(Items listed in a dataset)
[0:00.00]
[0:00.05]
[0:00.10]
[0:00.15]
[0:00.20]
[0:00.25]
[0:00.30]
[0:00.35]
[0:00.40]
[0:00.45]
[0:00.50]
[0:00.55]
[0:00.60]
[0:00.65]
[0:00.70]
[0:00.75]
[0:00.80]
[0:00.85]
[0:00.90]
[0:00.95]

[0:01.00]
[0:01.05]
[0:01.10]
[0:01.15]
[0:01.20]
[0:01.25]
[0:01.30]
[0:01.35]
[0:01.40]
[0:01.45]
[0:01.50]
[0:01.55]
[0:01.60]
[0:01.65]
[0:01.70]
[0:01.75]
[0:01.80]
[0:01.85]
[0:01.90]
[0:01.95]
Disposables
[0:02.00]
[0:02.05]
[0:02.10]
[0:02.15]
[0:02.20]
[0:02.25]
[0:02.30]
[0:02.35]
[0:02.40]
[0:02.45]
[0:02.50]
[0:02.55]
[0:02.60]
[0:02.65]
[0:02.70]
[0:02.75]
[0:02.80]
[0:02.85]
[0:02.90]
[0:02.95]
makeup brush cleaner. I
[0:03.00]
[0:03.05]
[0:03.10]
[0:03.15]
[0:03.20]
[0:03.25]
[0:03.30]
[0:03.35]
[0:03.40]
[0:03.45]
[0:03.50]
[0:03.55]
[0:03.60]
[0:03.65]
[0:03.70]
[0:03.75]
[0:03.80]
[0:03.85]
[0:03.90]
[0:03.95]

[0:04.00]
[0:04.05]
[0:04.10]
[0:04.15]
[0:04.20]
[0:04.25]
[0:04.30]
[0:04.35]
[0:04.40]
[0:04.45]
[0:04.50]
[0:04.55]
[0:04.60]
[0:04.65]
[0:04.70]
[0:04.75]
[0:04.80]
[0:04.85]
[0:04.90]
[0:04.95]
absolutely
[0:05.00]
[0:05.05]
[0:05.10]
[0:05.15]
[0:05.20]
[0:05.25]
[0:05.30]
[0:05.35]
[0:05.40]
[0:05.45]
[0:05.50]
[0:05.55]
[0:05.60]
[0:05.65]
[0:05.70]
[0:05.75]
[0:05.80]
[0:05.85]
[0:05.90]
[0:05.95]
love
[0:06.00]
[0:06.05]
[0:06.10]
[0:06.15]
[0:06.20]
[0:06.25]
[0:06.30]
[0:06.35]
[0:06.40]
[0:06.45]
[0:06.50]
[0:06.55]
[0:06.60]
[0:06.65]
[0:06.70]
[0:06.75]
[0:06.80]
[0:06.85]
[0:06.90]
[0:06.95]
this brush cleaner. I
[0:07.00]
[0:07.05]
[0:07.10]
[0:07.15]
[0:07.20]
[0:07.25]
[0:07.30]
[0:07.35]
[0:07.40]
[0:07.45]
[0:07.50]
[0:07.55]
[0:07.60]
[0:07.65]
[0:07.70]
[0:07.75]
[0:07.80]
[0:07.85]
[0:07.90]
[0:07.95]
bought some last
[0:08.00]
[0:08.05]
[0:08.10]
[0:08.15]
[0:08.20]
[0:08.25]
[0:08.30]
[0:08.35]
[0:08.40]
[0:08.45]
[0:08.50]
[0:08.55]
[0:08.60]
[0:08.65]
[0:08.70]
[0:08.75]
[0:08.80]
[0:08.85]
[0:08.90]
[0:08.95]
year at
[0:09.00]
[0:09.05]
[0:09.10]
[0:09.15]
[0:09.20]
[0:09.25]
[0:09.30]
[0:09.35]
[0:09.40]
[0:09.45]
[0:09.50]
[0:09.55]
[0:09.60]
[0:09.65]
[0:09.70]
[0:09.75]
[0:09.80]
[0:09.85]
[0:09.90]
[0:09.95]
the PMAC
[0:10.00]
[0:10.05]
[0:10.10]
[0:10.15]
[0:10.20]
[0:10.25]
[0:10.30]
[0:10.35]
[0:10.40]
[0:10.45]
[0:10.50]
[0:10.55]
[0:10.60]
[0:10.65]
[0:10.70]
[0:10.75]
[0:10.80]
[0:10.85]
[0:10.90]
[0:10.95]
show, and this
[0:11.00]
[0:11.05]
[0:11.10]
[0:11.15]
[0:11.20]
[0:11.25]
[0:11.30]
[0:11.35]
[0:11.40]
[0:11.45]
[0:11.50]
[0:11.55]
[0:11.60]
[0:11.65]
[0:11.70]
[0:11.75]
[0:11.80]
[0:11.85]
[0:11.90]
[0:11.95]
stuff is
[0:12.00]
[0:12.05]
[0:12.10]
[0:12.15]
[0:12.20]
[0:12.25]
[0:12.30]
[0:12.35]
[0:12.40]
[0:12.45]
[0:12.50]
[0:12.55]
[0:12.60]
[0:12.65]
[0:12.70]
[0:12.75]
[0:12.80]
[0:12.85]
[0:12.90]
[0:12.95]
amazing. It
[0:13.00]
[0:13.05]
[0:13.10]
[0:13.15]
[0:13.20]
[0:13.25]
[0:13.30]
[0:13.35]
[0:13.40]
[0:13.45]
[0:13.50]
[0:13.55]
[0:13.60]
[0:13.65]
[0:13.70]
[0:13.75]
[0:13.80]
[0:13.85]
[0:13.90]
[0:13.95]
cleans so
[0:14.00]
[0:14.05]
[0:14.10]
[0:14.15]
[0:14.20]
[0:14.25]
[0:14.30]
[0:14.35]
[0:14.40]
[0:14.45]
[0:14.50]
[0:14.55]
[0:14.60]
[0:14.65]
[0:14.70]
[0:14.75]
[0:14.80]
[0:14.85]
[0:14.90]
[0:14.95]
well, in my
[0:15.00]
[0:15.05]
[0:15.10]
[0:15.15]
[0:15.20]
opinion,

• **Exercise directions**: Copy every entry exactly as it is given.

• **Task answer**:
[0:00.00]
[0:00.05]
[0:00.10]
[0:00.15]
[0:00.20]
[0:00.25]
[0:00.30]
[0:00.35]
[0:00.40]
[0:00.45]
[0:00.50]
[0:00.55]
[0:00.60]
[0:00.65]
[0:00.70]
[0:00.75]
[0:00.80]
[0:00.85]
[0:00.90]
[0:00.95]

[0:01.00]
[0:01.05]
[0:01.10]
[0:01.15]
[0:01.20]
[0:01.25]
[0:01.30]
[0:01.35]
[0:01.40]
[0:01.45]
[0:01.50]
[0:01.55]
[0:01.60]
[0:01.65]
[0:01.70]
[0:01.75]
[0:01.80]
[0:01.85]
[0:01.90]
[0:01.95]
Disposables
[0:02.00]
[0:02.05]
[0:02.10]
[0:02.15]
[0:02.20]
[0:02.25]
[0:02.30]
[0:02.35]
[0:02.40]
[0:02.45]
[0:02.50]
[0:02.55]
[0:02.60]
[0:02.65]
[0:02.70]
[0:02.75]
[0:02.80]
[0:02.85]
[0:02.90]
[0:02.95]
makeup brush cleaner. I
[0:03.00]
[0:03.05]
[0:03.10]
[0:03.15]
[0:03.20]
[0:03.25]
[0:03.30]
[0:03.35]
[0:03.40]
[0:03.45]
[0:03.50]
[0:03.55]
[0:03.60]
[0:03.65]
[0:03.70]
[0:03.75]
[0:03.80]
[0:03.85]
[0:03.90]
[0:03.95]

[0:04.00]
[0:04.05]
[0:04.10]
[0:04.15]
[0:04.20]
[0:04.25]
[0:04.30]
[0:04.35]
[0:04.40]
[0:04.45]
[0:04.50]
[0:04.55]
[0:04.60]
[0:04.65]
[0:04.70]
[0:04.75]
[0:04.80]
[0:04.85]
[0:04.90]
[0:04.95]
absolutely
[0:05.00]
[0:05.05]
[0:05.10]
[0:05.15]
[0:05.20]
[0:05.25]
[0:05.30]
[0:05.35]
[0:05.40]
[0:05.45]
[0:05.50]
[0:05.55]
[0:05.60]
[0:05.65]
[0:05.70]
[0:05.75]
[0:05.80]
[0:05.85]
[0:05.90]
[0:05.95]
love
[0:06.00]
[0:06.05]
[0:06.10]
[0:06.15]
[0:06.20]
[0:06.25]
[0:06.30]
[0:06.35]
[0:06.40]
[0:06.45]
[0:06.50]
[0:06.55]
[0:06.60]
[0:06.65]
[0:06.70]
[0:06.75]
[0:06.80]
[0:06.85]
[0:06.90]
[0:06.95]
this brush cleaner. I
[0:07.00]
[0:07.05]
[0:07.10]
[0:07.15]
[0:07.20]
[0:07.25]
[0:07.30]
[0:07.35]
[0:07.40]
[0:07.45]
[0:07.50]
[0:07.55]
[0:07.60]
[0:07.65]
[0:07.70]
[0:07.75]
[0:07.80]
[0:07.85]
[0:07.90]
[0:07.95]
bought some last
[0:08.00]
[0:08.05]
[0:08.10]
[0:08.15]
[0:08.20]
[0:08.25]
[0:08.30]
[0:08.35]
[0:08.40]
[0:08.45]
[0:08.50]
[0:08.55]
[0:08.60]
[0:08.65]
[0:08.70]
[0:08.75]
[0:08.80]
[0:08.85]
[0:08.90]
[0:08.95]
year at
[0:09.00]
[0:09.05]
[0:09.10]
[0:09.15]
[0:09.20]
[0:09.25]
[0:09.30]
[0:09.35]
[0:09.40]
[0:09.45]
[0:09.50]
[0:09.55]
[0:09.60]
[0:09.65]
[0:09.70]
[0:09.75]
[0:09.80]
[0:09.85]
[0:09.90]
[0:09.95]
the PMAC
[0:10.00]
[0:10.05]
[0:10.10]
[0:10.15]
[0:10.20]
[0:10.25]
[0:10.30]
[0:10.35]
[0:10.40]
[0:10.45]
[0:10.50]
[0:10.55]
[0:10.60]
[0:10.65]
[0:10.70]
[0:10.75]
[0:10.80]
[0:10.85]
[0:10.90]
[0:10.95]
show, and this
[0:11.00]
[0:11.05]
[0:11.10]
[0:11.15]
[0:11.20]
[0:11.25]
[0:11.30]
[0:11.35]
[0:11.40]
[0:11.45]
[0:11.50]
[0:11.55]
[0:11.60]
[0:11.65]
[0:11.70]
[0:11.75]
[0:11.80]
[0:11.85]
[0:11.90]
[0:11.95]
stuff is
[0:12.00]
[0:12.05]
[0:12.10]
[0:12.15]
[0:12.20]
[0:12.25]
[0:12.30]
[0:12.35]
[0:12.40]
[0:12.45]
[0:12.50]
[0:12.55]
[0:12.60]
[0:12.65]
[0:12.70]
[0:12.75]
[0:12.80]
[0:12.85]
[0:12.90]
[0:12.95]
amazing. It
[0:13.00]
[0:13.05]
[0:13.10]
[0:13.15]
[0:13.20]
[0:13.25]
[0:13.30]
[0:13.35]
[0:13.40]
[0:13.45]
[0:13.50]
[0:13.55]
[0:13.60]
[0:13.65]
[0:13.70]
[0:13.75]
[0:13.80]
[0:13.85]
[0:13.90]
[0:13.95]
cleans so
[0:14.00]
[0:14.05]
[0:14.10]
[0:14.15]
[0:14.20]
[0:14.25]
[0:14.30]
[0:14.35]
[0:14.40]
[0:14.45]
[0:14.50]
[0:14.55]
[0:14.60]
[0:14.65]
[0:14.70]
[0:14.75]
[0:14.80]
[0:14.85]
[0:14.90]
[0:14.95]
well, in my
[0:15.00]
[0:15.05]
[0:15.10]
[0:15.15]
[0:15.20]
opinion,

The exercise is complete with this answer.